61 | future father-in-law [part 2]

6.8K 641 1.2K
                                    

Hyemin'in babası kapı eşiğinde dururken, onun tam karşısında duran ben ise yine heykel halime bürünmüş kıpırdamadan duruyordum. Bay Gyeon beni keskin bakışlarıyla süzerken yutkundum ve hızlıca başımı eğdim. Ellerim titriyordu ve kalbim yaşadığım telaş ve gerginlik yüzünden hızla atıyordu.

Bay Gyeon içeri girdiğinde Bayan Gyeon onun elindeki poşetleri alıp mutfağa yöneldi.

"Meşhur Jeon Jungkook sensin demek." dedi Bay Gyeon gür sesiyle. Doğrulup başımı salladım. "E... Evet efendim."

Boyu benden bir iki santim daha uzundu ve yapılı bir vücudu vardı, anlaşılan Hyemin burnunu ve dudak yapısını ondan almıştı. Yakışıklı bir adamdı ve yaşından genç görünüyordu. Bakışları ise ürkütücüydü... Bana Hyemin'in sinirli halini hatırlatıyordu.

Hyemin'im gözleri ikimiz arasında gidip gelirken, gülmemek için kendini zor tutar bir hali vardı.

"Hakkında iyi şeyler duydum. Umarım bana anlatıldığı gibi birisindir." elini omzuma koyup sıktığında, gözlerimi kırpıştırarak hızlıca başımı salladım. Omzumu gerekenden fazla mı sıkıyordu?

Nedense korkutucu görünmeye çalışıyor gibiydi. Ve itiraf etmeliyim, işe yarıyordu. Şimdi bana bağırsa oturup ağlayabilirdim.

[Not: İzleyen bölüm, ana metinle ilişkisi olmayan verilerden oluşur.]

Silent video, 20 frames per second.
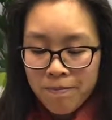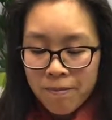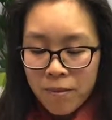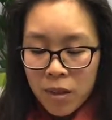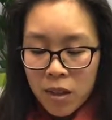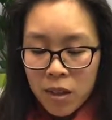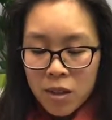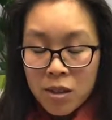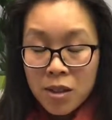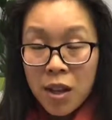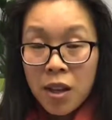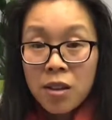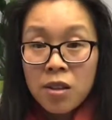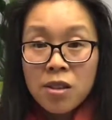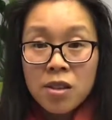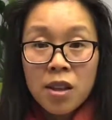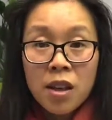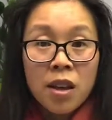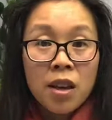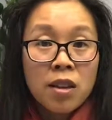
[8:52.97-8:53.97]
status
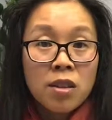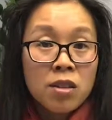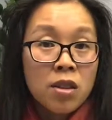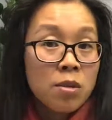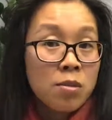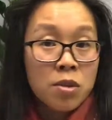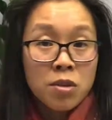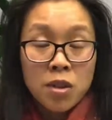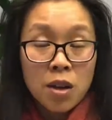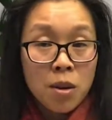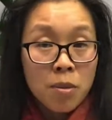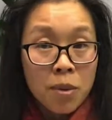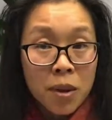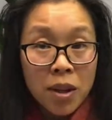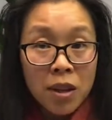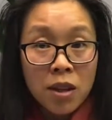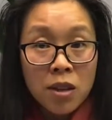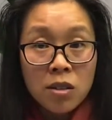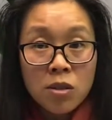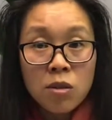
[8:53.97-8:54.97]
there in terms of
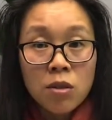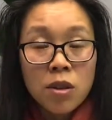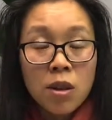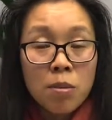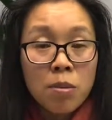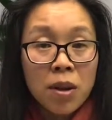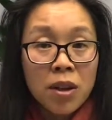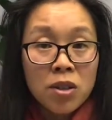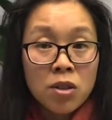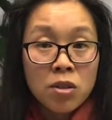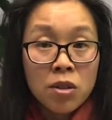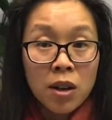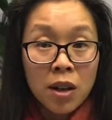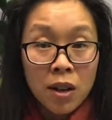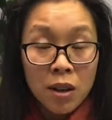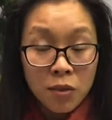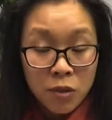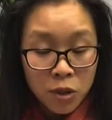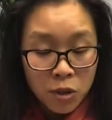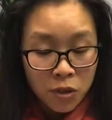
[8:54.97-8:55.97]
diabetes or their blood sugar
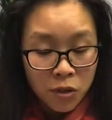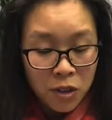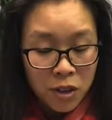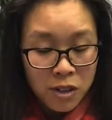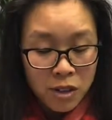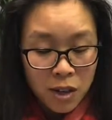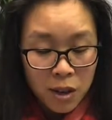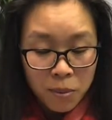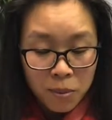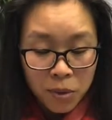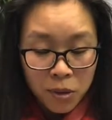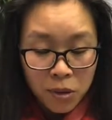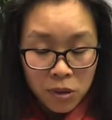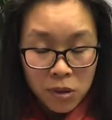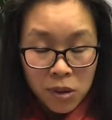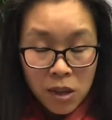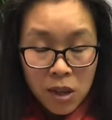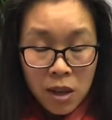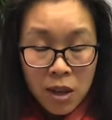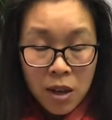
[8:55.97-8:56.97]
levels, for example.
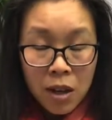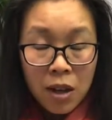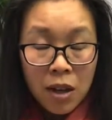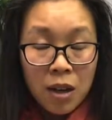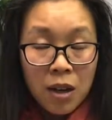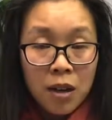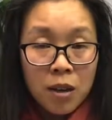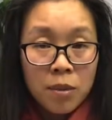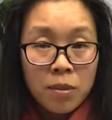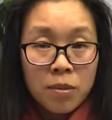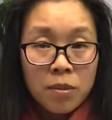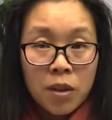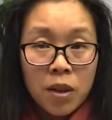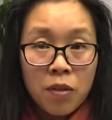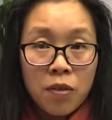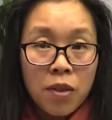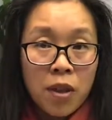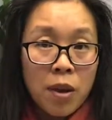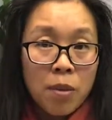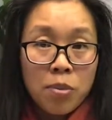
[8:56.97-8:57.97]

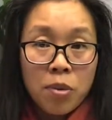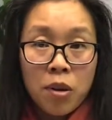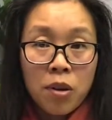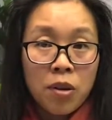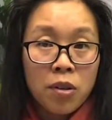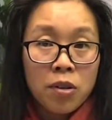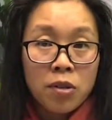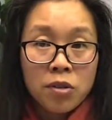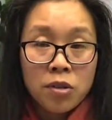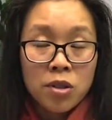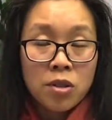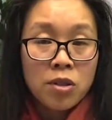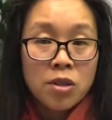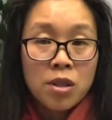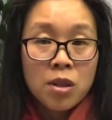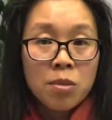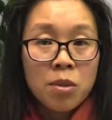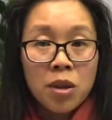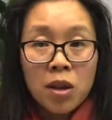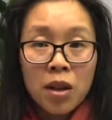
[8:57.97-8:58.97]
If they're prone to
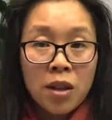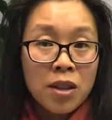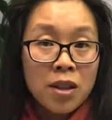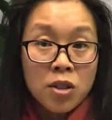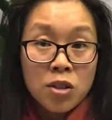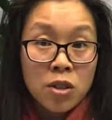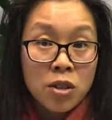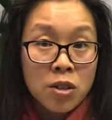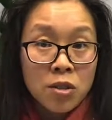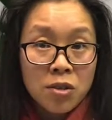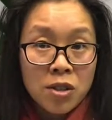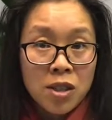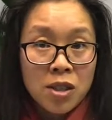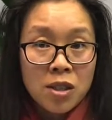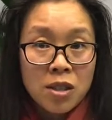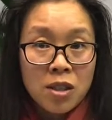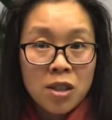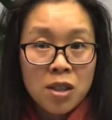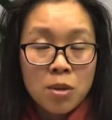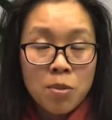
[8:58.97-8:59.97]
something like insulin
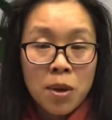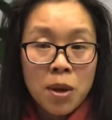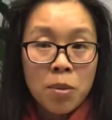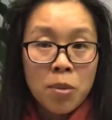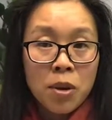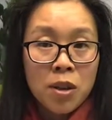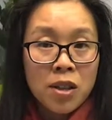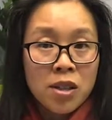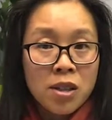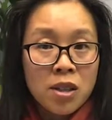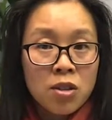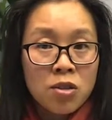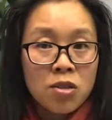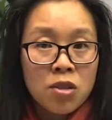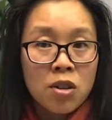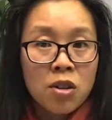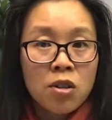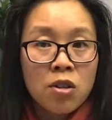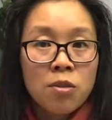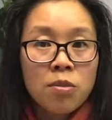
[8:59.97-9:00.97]
resistance, metabolic
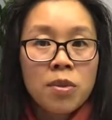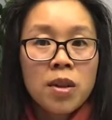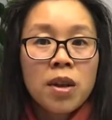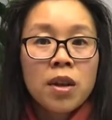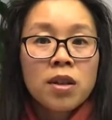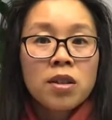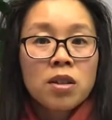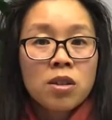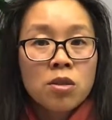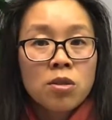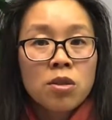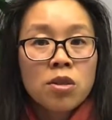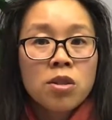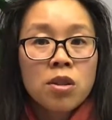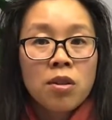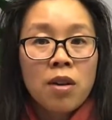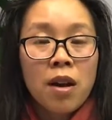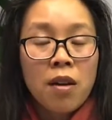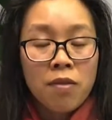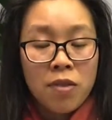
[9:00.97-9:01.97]
syndrome, just also
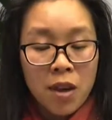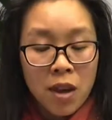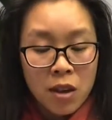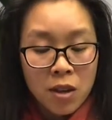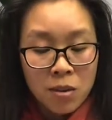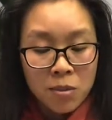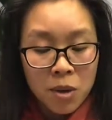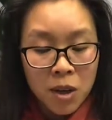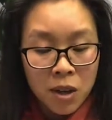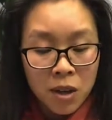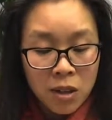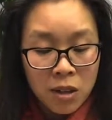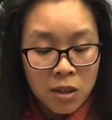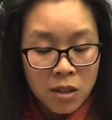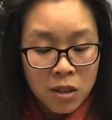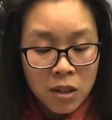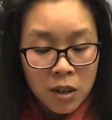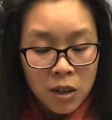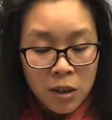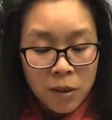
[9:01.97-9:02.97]
have that in mind.
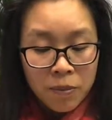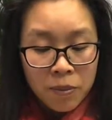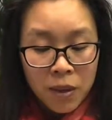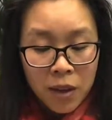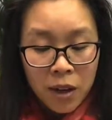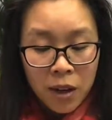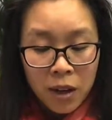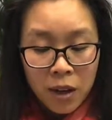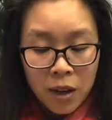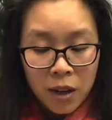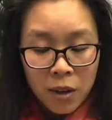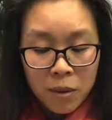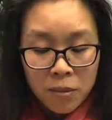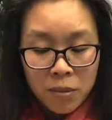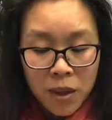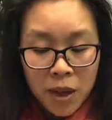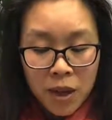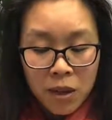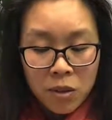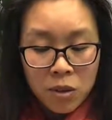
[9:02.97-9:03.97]
And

"Öhöm, baba?" Hyemin durumu fark etmiş olacak ki araya girince, Bay Gyeon elini çekip yanımdan geçerek lavaboya ilerledi.

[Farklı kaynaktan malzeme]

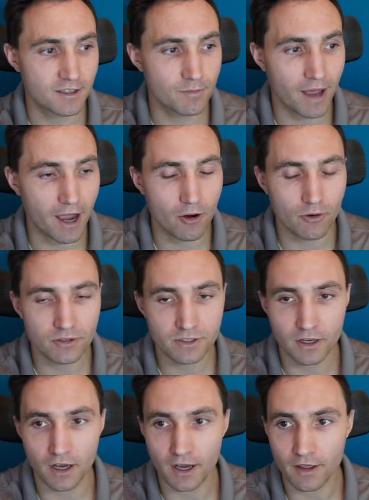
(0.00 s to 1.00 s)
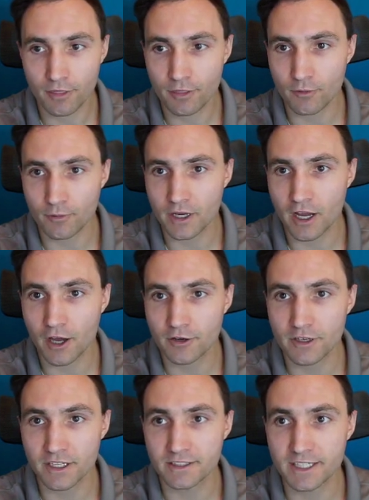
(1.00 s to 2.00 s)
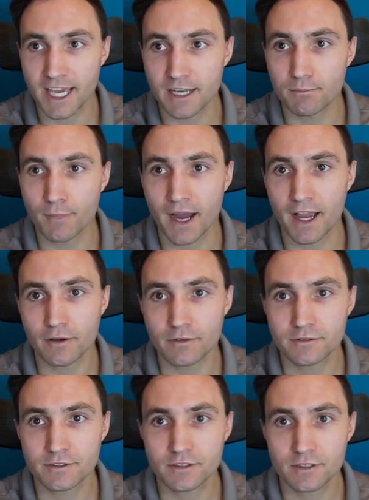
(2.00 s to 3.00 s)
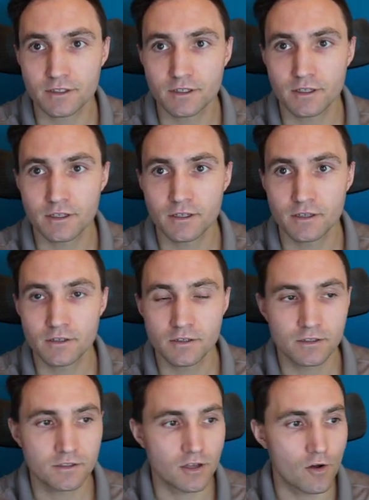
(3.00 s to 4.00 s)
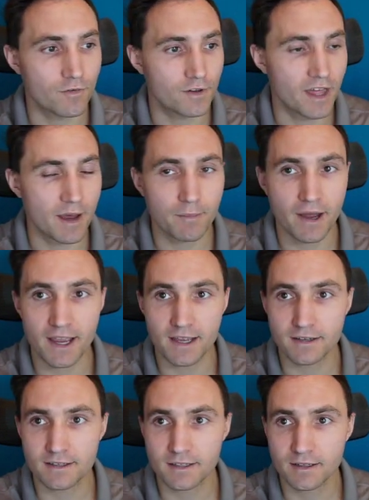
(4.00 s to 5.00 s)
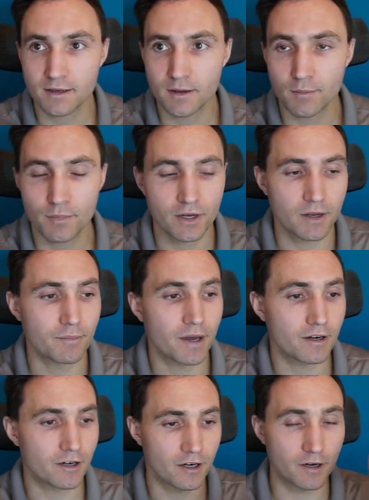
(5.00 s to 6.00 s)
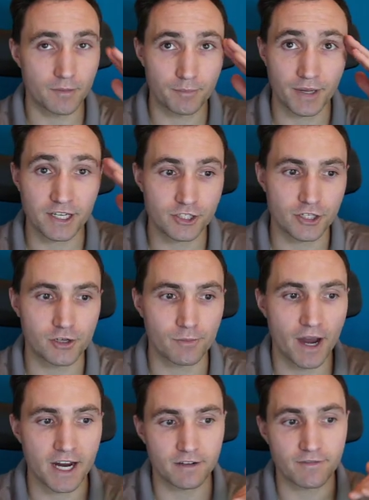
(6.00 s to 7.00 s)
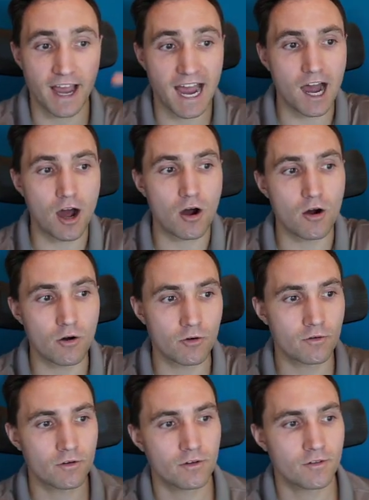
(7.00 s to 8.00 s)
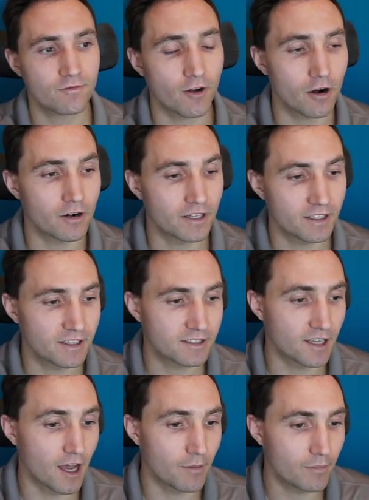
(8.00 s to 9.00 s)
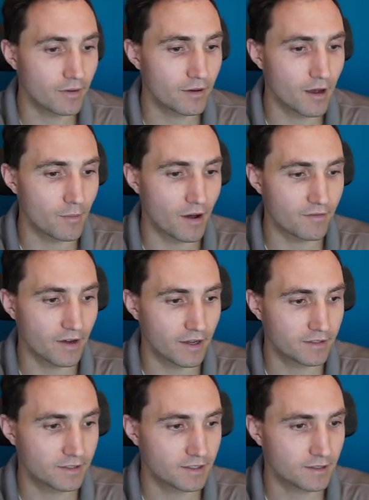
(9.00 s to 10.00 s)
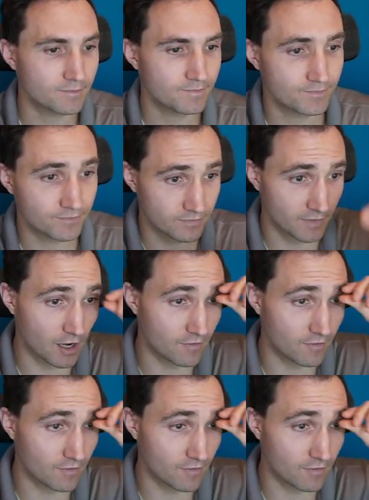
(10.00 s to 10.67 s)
about 310 miles. Hopefully that might put a better picture in your mind of how far it's up above us, how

Havaya derin bir nefes bıraktım.

"Böyle olduğuna bakma. Kızını başka erkeklerden kıskanan klasik baba tipi. Zamanla alışacaktır." diye fısıldadı Hyemin omzumu sıvazlayarak. "Hadi git üstünü değiştir."

Başımı salladım ve Hyemin'in odasındaki sırt çantamı alıp misafir odasına geçtim. Üstümü değiştirirken aklımdan ya Bay Gyeon beni sevmezse diye binbir düşünce geçiyordu.

Gerçi, Taehyung hyung'unki kıyaslarsam benim nüstakbel kayın pederim daha az korkutucuydu...

Kendimi telkin etmeye çalışırken odamın kapısı tıklandı. Üstümdeki siyah tişört ve eşofmanın duruşunu düzelttikten sonra ilerleyip kapıyı açtım.

Karşımda Bay Gyeon'u görünce gözlerim şaşkınlıkla irileşti.

Bir anda içeriye girip kapıyı kapattı ve kollarını göğsünde birleştirerek kısık gözlerle bana baktı.

Kaskatı kesilmiş halde ona bakıyordum. Bana ne yapacaktı?!

Ya Taehyung hyung'un müstakbel kayın pederinin en yakın arkadaşıysa?!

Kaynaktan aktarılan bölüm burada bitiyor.